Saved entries

·····

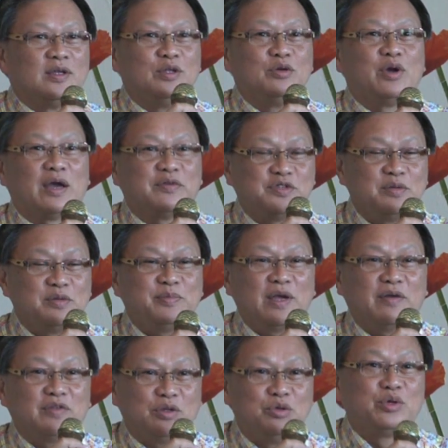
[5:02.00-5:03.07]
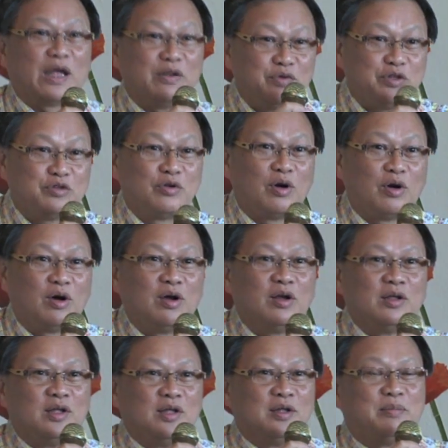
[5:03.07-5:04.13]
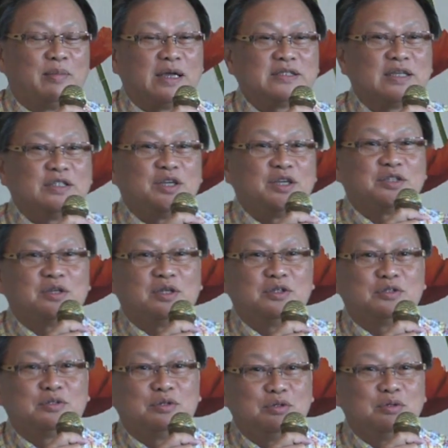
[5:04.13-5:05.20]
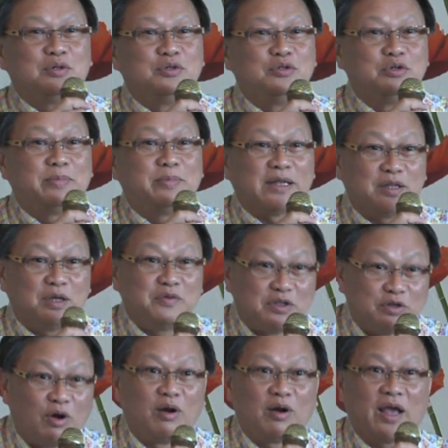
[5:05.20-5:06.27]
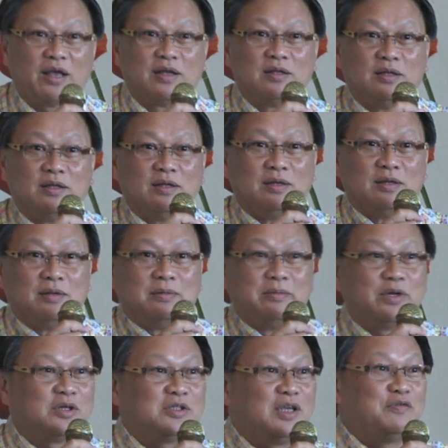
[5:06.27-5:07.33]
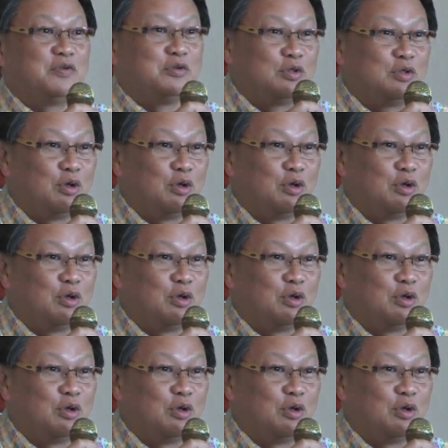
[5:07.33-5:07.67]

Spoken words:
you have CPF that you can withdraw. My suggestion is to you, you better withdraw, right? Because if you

·····

- **EXERCISE**
Take the line with "[5:03.07-5:04.13]" as the first line and the last line of the records above as the final one; reproduce exactly the lines between them, both included, without pictures.

- **RESPONSE TO THE EXERCISE**
[5:03.07-5:04.13]
[5:04.13-5:05.20]
[5:05.20-5:06.27]
[5:06.27-5:07.33]
[5:07.33-5:07.67]

Spoken words:
you have CPF that you can withdraw. My suggestion is to you, you better withdraw, right? Because if you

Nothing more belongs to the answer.